====== EXTRACTED INFORMATION ======
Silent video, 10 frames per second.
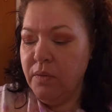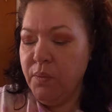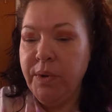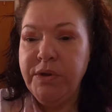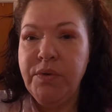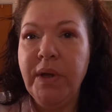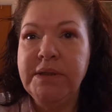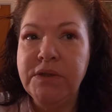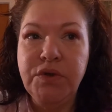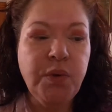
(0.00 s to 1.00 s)
we do
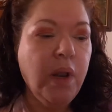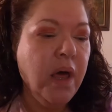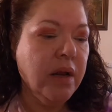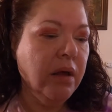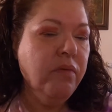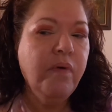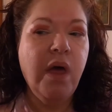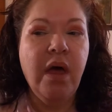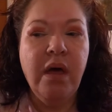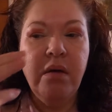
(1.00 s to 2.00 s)
like to do a lot of.
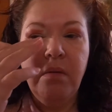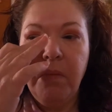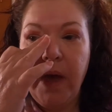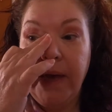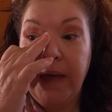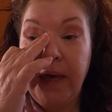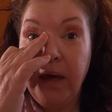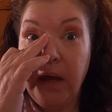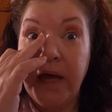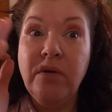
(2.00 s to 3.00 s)

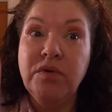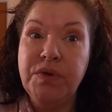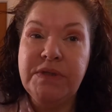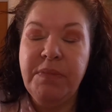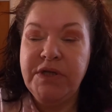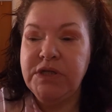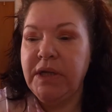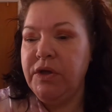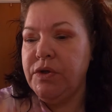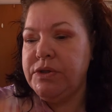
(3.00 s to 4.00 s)
I don't do as much as
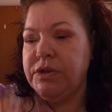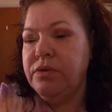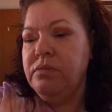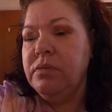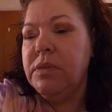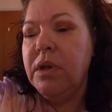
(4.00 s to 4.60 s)
I used to.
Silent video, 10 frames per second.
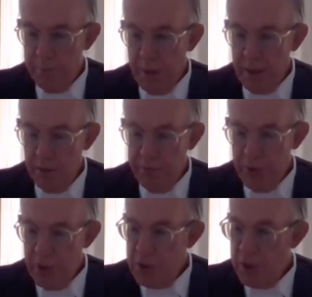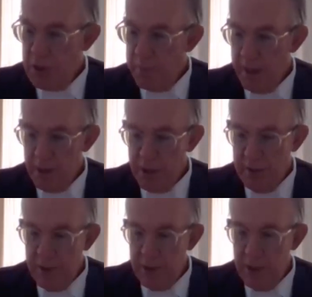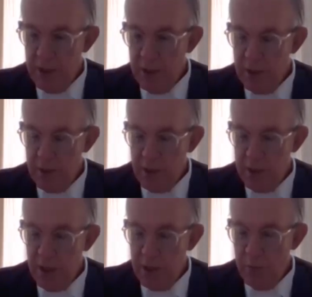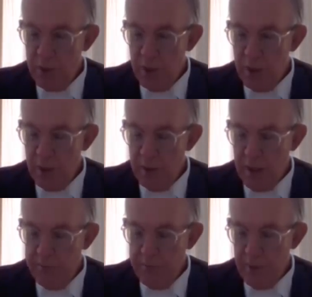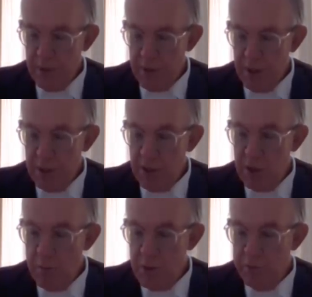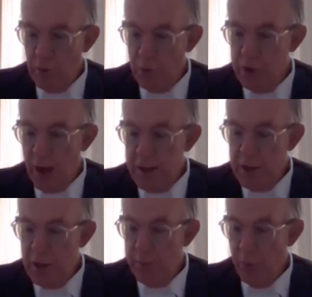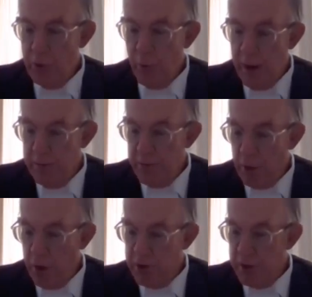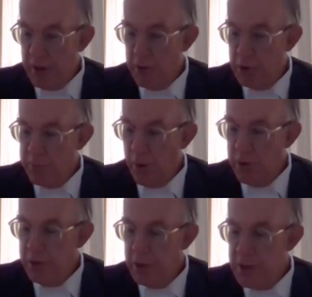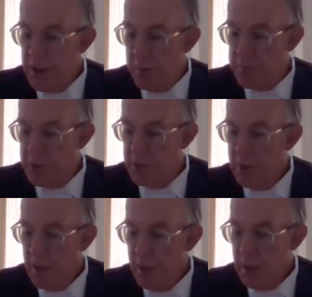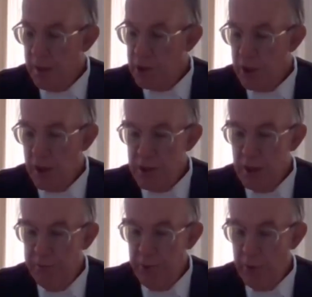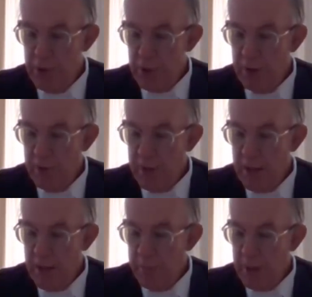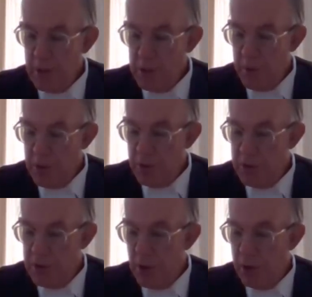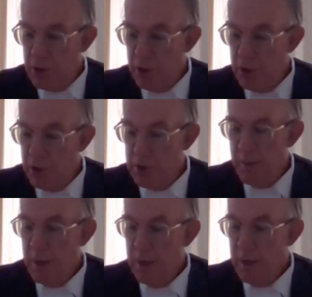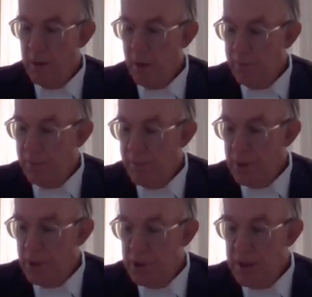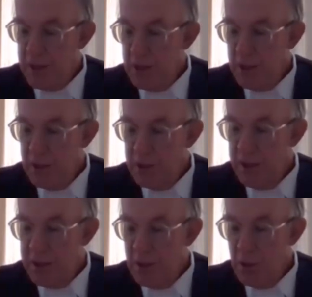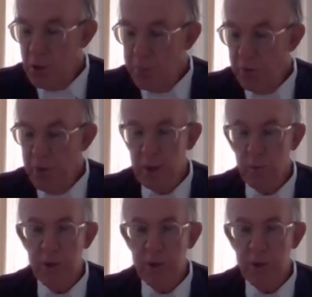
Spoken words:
Paragraph 46, page 17 says it says in terms of clause 19.1 of the contract, the respondent accepts that she has influence over the applicant's business associates. Well, she doesn't dispute that.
======
**TASK TO CARRY OUT:**
Hand back exactly the lines from the one with "(3.00 s to 4.00 s)" through the last line of the data above, both ends included, with every picture left out.

**COMPLETED EXERCISE:**
(3.00 s to 4.00 s)
I don't do as much as
(4.00 s to 4.60 s)
I used to.
Silent video, 10 frames per second.
Spoken words:
Paragraph 46, page 17 says it says in terms of clause 19.1 of the contract, the respondent accepts that she has influence over the applicant's business associates. Well, she doesn't dispute that.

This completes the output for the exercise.